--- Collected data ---
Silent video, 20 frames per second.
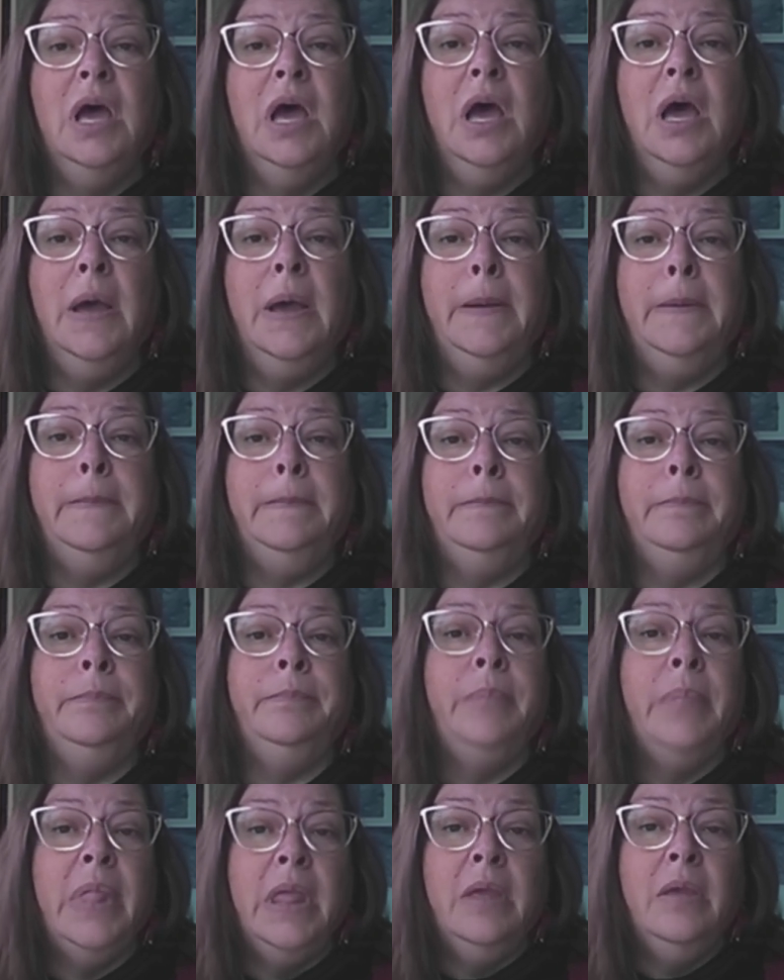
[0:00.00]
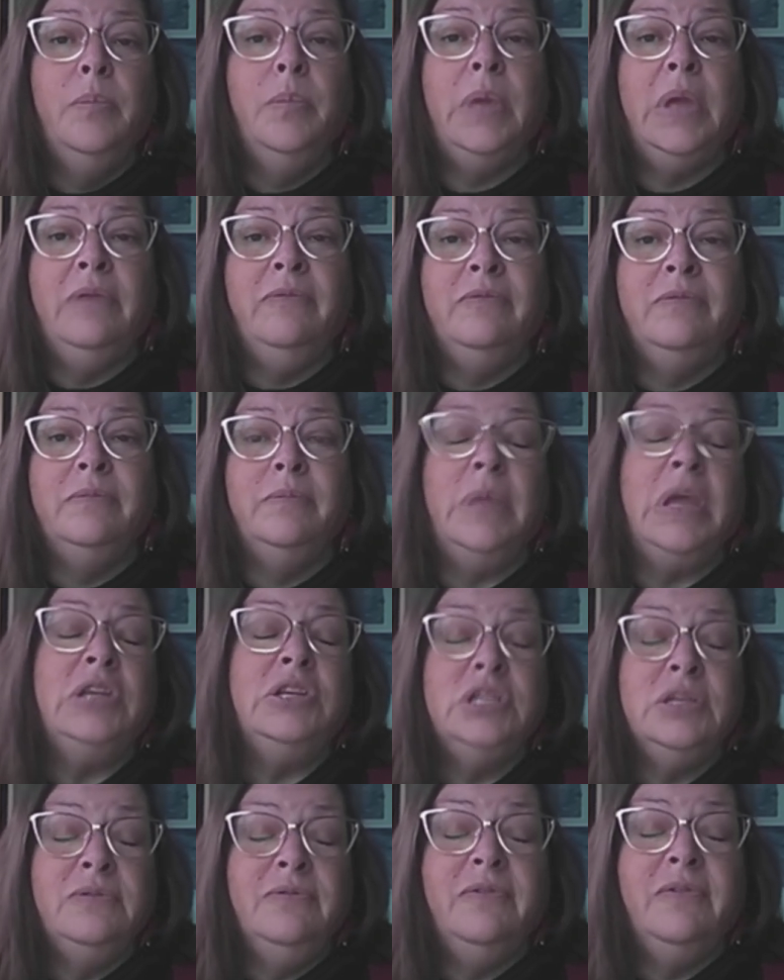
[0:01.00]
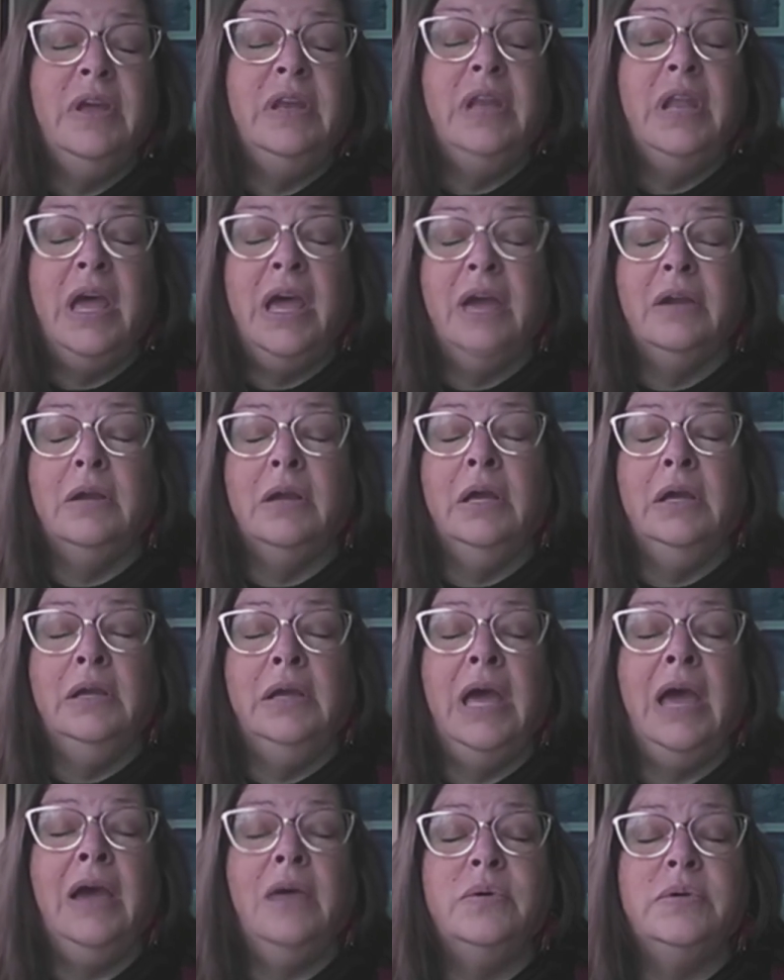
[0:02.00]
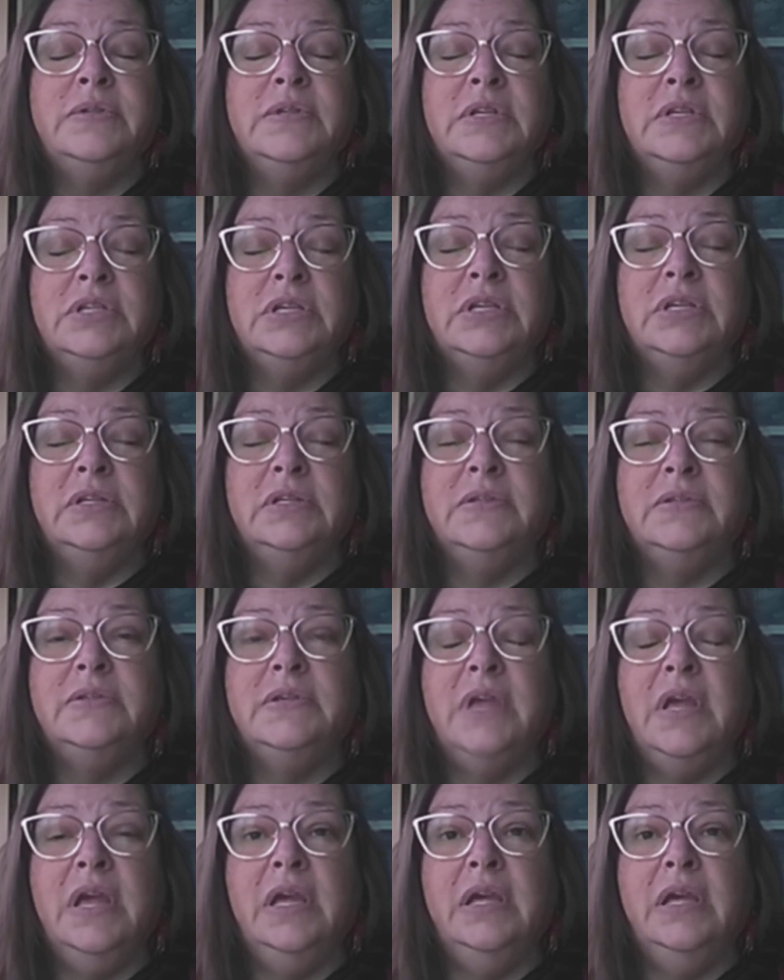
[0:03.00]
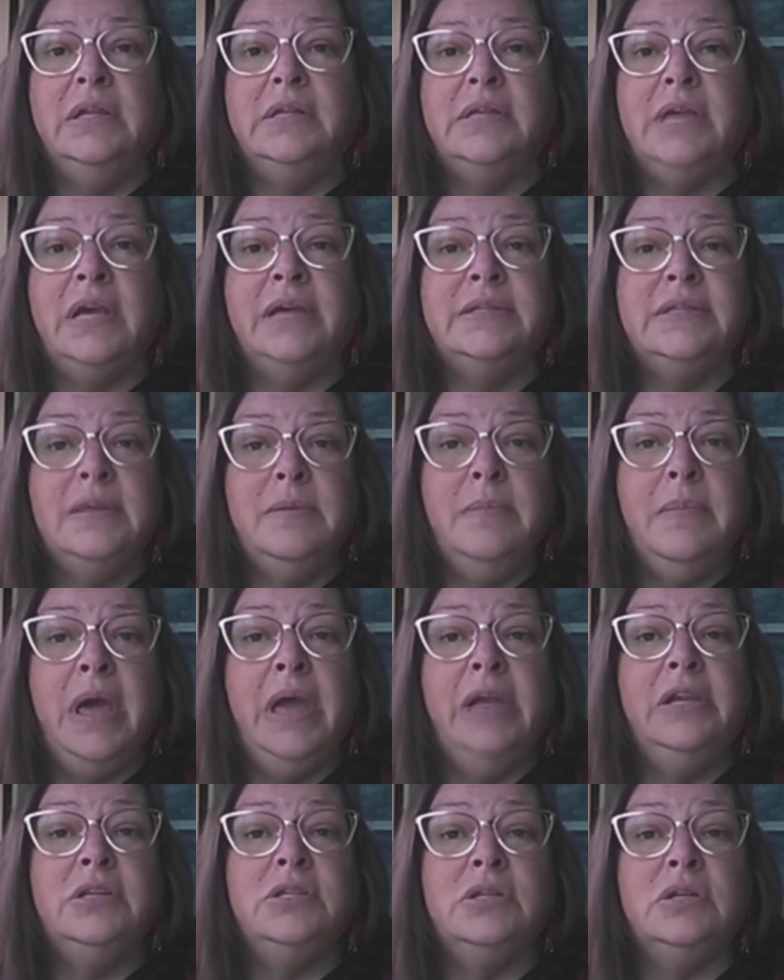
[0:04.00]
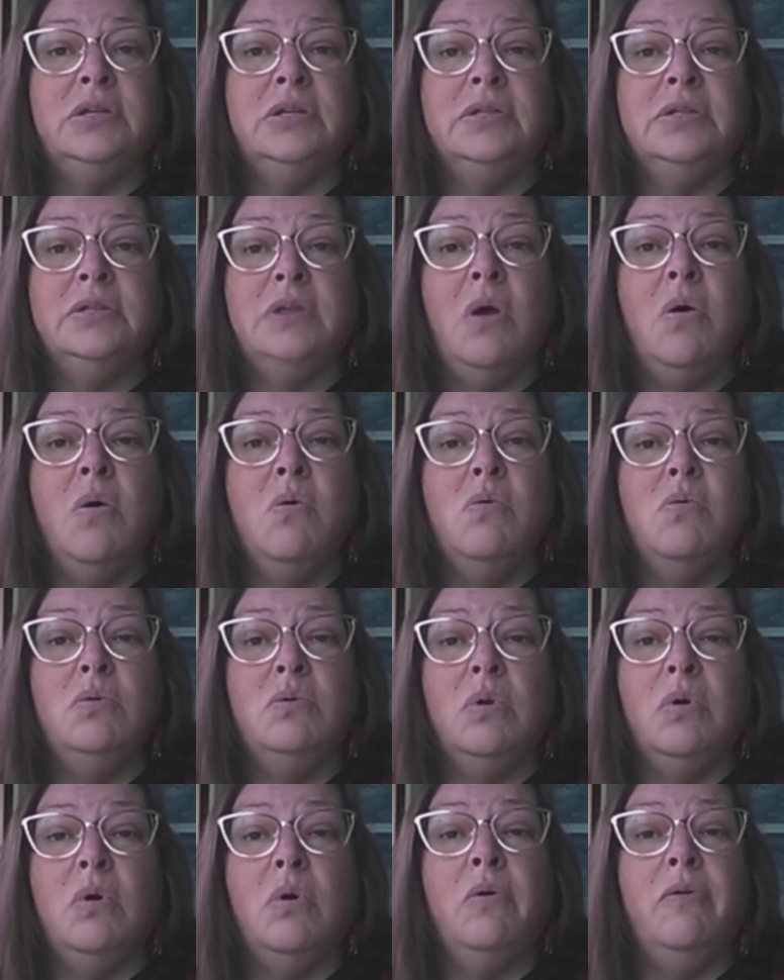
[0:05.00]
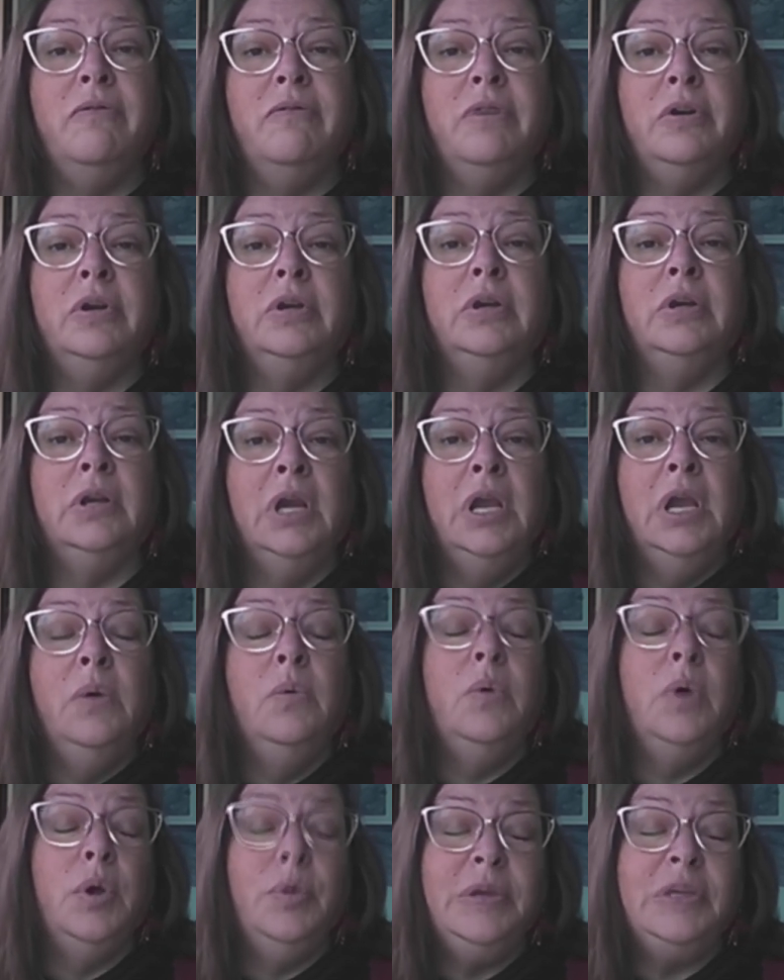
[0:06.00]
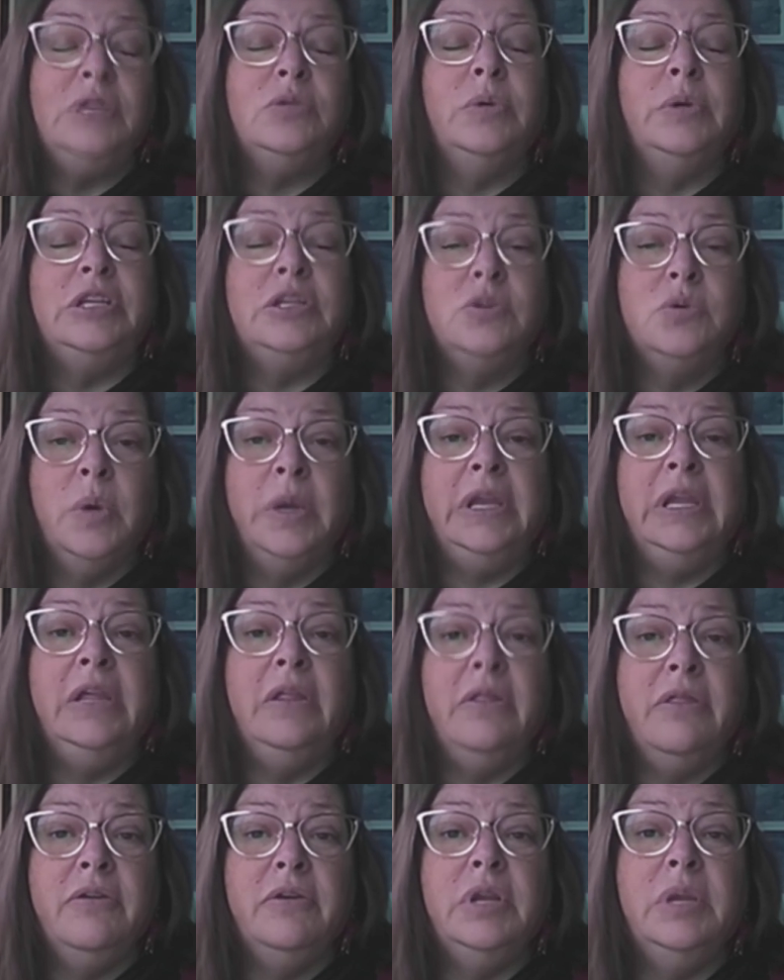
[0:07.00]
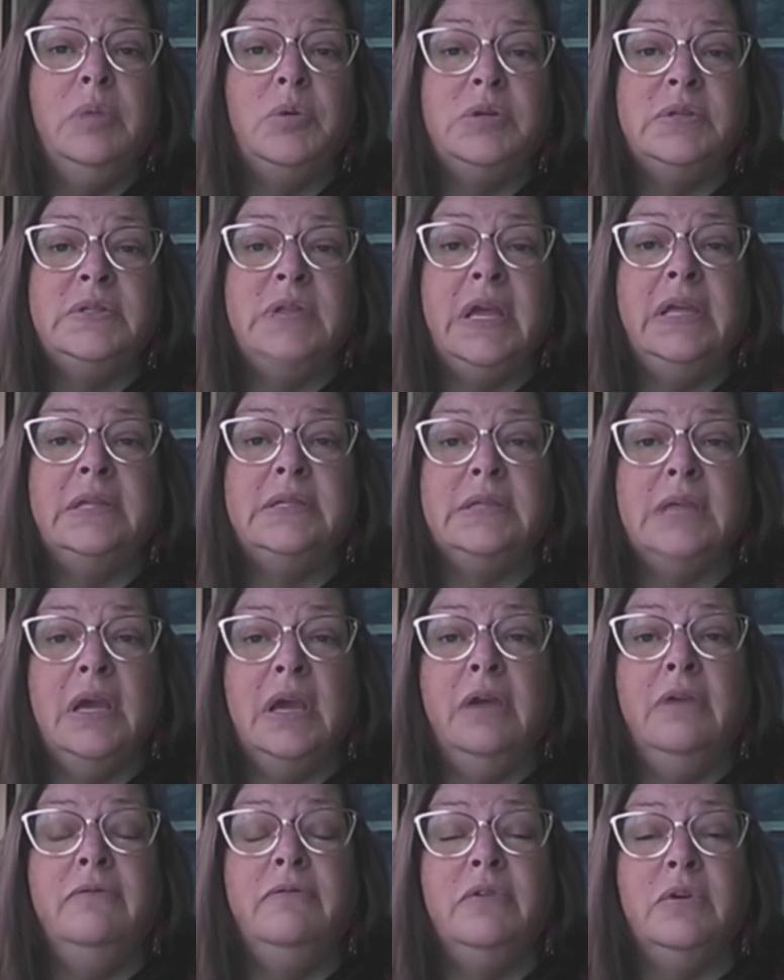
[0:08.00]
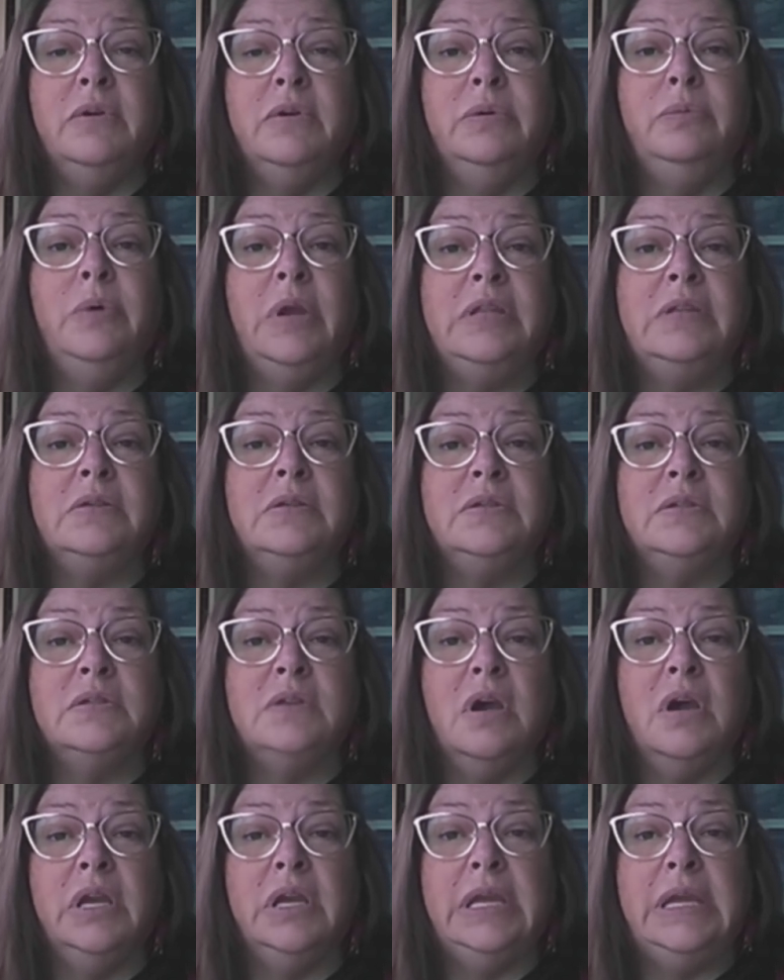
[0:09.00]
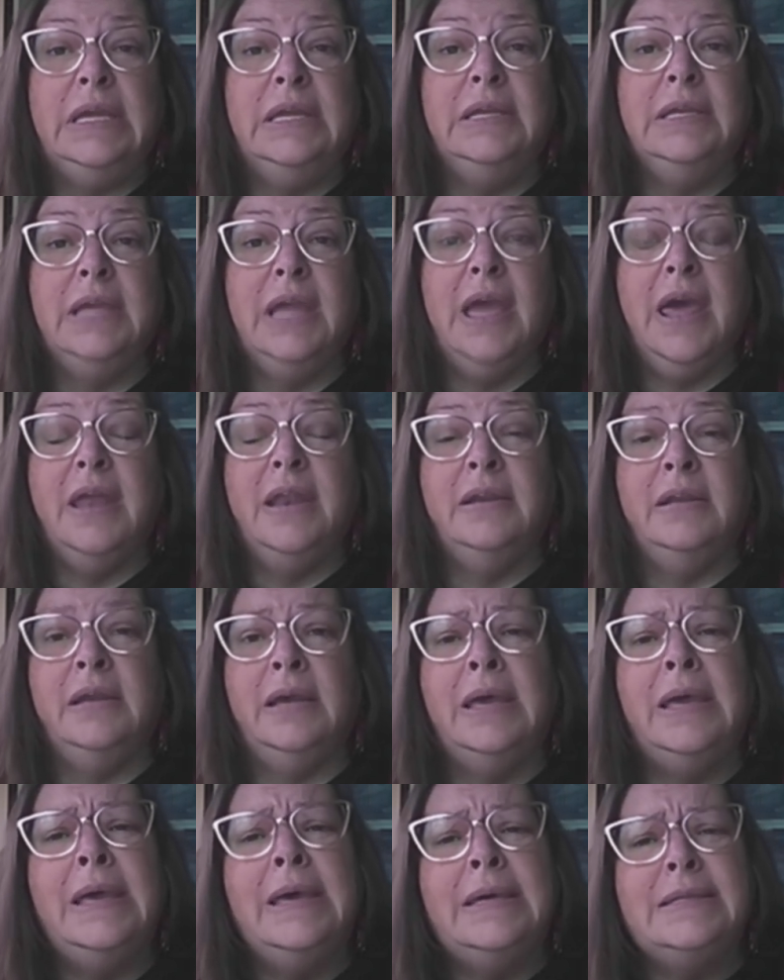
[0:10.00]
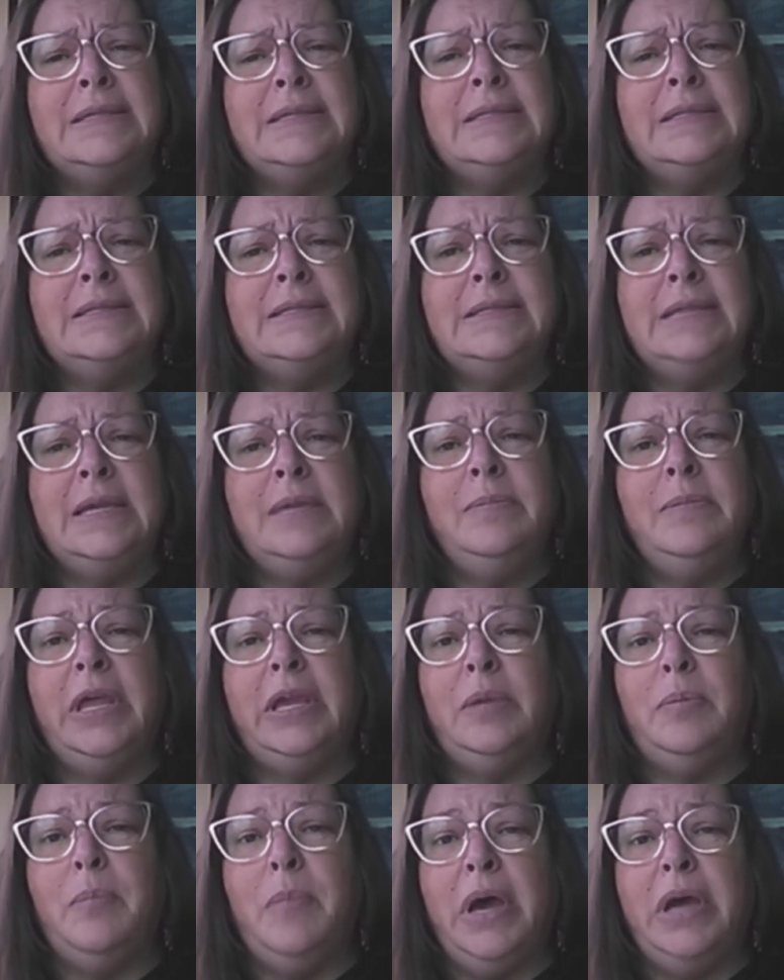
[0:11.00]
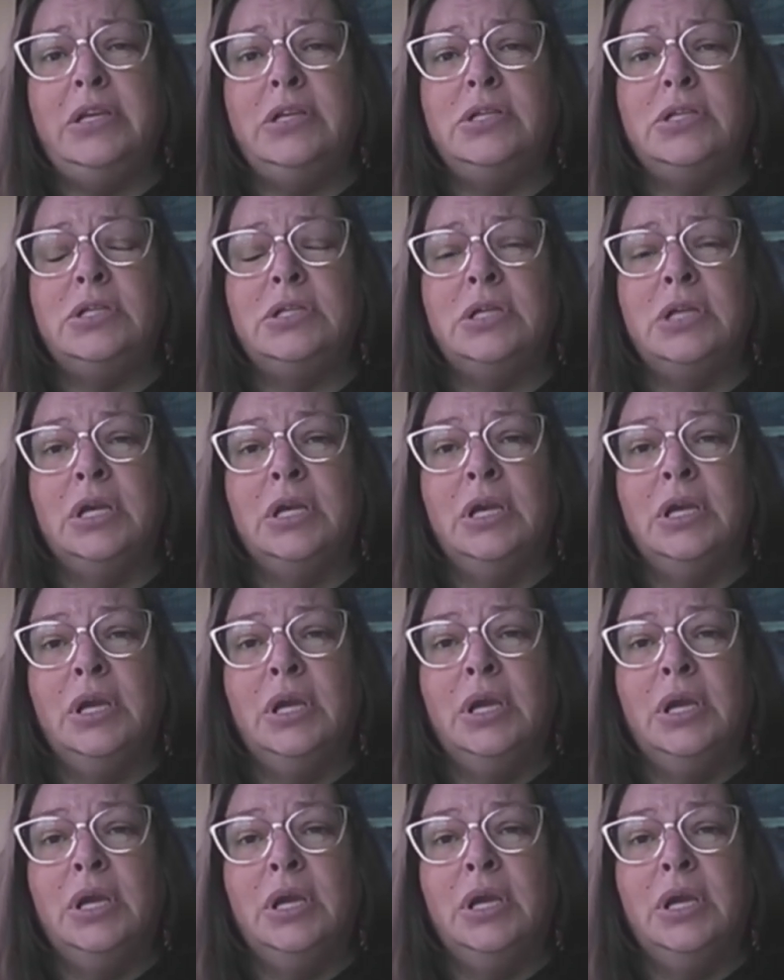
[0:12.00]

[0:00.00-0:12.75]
Um, pen, pension fund ac- uh, acquisitions and asset managers own over well between 20 and 30 percent of the rental stock in Canada. Doesn't seem like much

--- What you have to do ---
The data above must be copied exactly. Leave out the pictures.

--- Result of this exercise ---
Silent video, 20 frames per second.
[0:00.00]
[0:01.00]
[0:02.00]
[0:03.00]
[0:04.00]
[0:05.00]
[0:06.00]
[0:07.00]
[0:08.00]
[0:09.00]
[0:10.00]
[0:11.00]
[0:12.00]

[0:00.00-0:12.75]
Um, pen, pension fund ac- uh, acquisitions and asset managers own over well between 20 and 30 percent of the rental stock in Canada. Doesn't seem like much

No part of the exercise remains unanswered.